_Description of the task:_ Each line of the data below should be restated exactly, with images left out.

_Available records:_
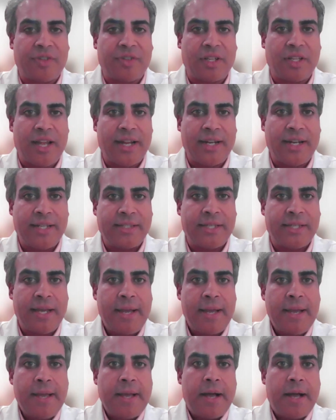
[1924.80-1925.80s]
colitis.
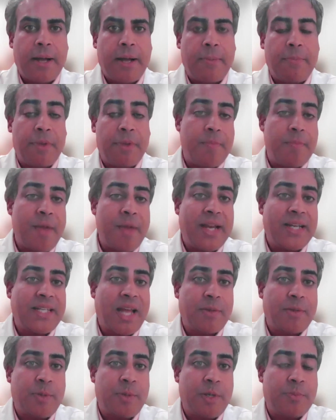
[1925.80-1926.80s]
But many
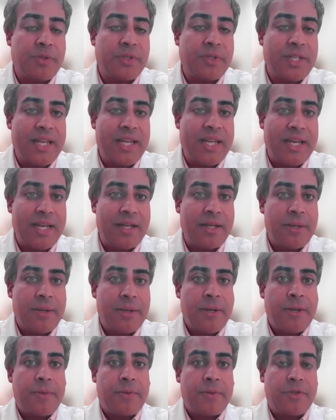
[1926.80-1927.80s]
times people need
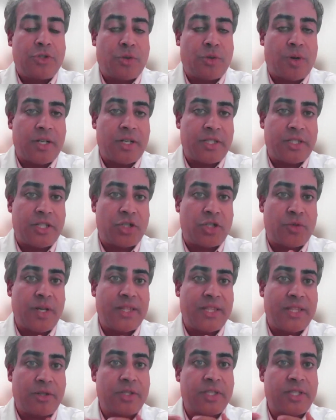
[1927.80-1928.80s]
drugs to
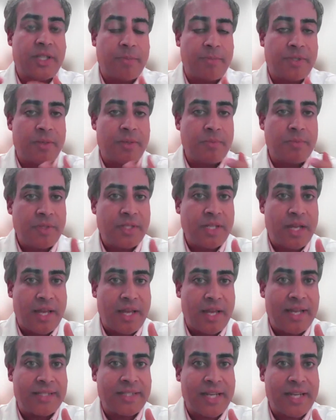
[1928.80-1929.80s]
treat their symptoms,
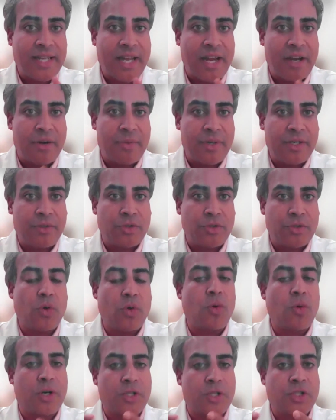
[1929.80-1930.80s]
antidiarrheals
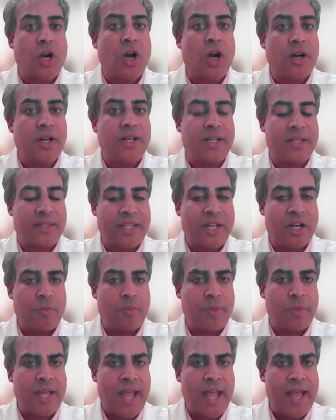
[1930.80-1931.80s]
or targeted
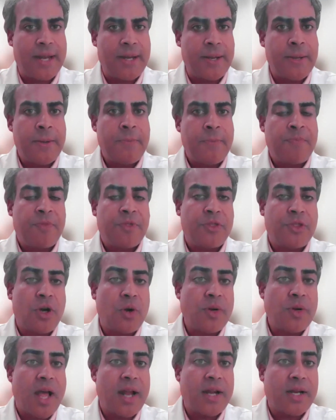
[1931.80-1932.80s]
therapy. And
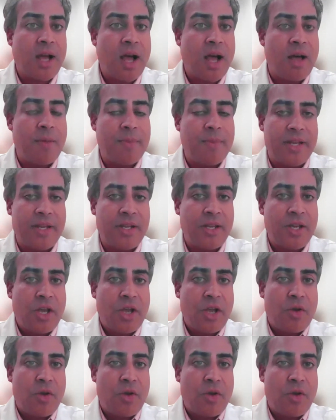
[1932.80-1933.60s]
though not common,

_Exercise result:_
[1924.80-1925.80s]
colitis.
[1925.80-1926.80s]
But many
[1926.80-1927.80s]
times people need
[1927.80-1928.80s]
drugs to
[1928.80-1929.80s]
treat their symptoms,
[1929.80-1930.80s]
antidiarrheals
[1930.80-1931.80s]
or targeted
[1931.80-1932.80s]
therapy. And
[1932.80-1933.60s]
though not common,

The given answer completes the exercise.